Integrating Intermediate Layer Optimization and Projected Gradient Descent for Solving Inverse Problems with Diffusion Models
Journal:
arXiv
Published Date:
May 27, 2025
Abstract
Inverse problems (IPs) involve reconstructing signals from noisy
observations. Recently, diffusion models (DMs) have emerged as a powerful
framework for solving IPs, achieving remarkable reconstruction performance.

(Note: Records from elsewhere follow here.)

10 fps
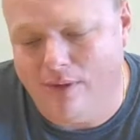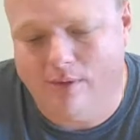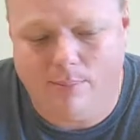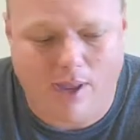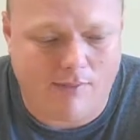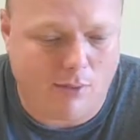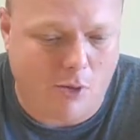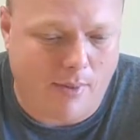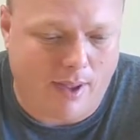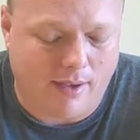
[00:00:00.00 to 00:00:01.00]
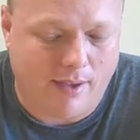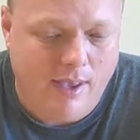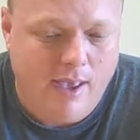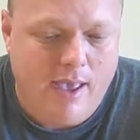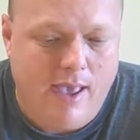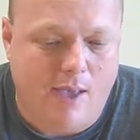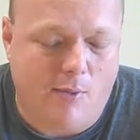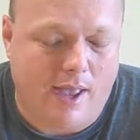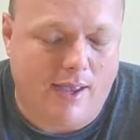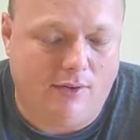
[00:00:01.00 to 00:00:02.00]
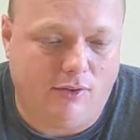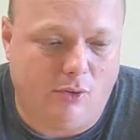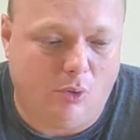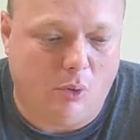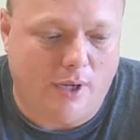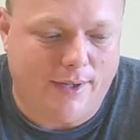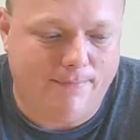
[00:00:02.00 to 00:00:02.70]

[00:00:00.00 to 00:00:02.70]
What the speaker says: we ended up having to go back, and we had to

However, existing DM-based methods frequently encounter issues such as heavy
computational demands and suboptimal convergence. In this work, building upon
the idea of the recent work DMPlug, we propose two novel methods, DMILO and
DMILO-PGD, to address these challenges. Our first method, DMILO, employs
intermediate layer optimization (ILO) to alleviate the memory burden inherent
in DMPlug. Additionally, by introducing sparse deviations, we expand the range
of DMs, enabling the exploration of underlying signals that may lie outside the
range of the diffusion model. We further propose DMILO-PGD, which integrates
ILO with projected gradient descent (PGD), thereby reducing the risk of
suboptimal convergence. We provide an intuitive theoretical analysis of our
approaches under appropriate conditions and validate their superiority through
extensive experiments on diverse image datasets, encompassing both linear and
nonlinear IPs. Our results demonstrate significant performance gains over
state-of-the-art methods, highlighting the effectiveness of DMILO and DMILO-PGD
in addressing common challenges in DM-based IP solvers.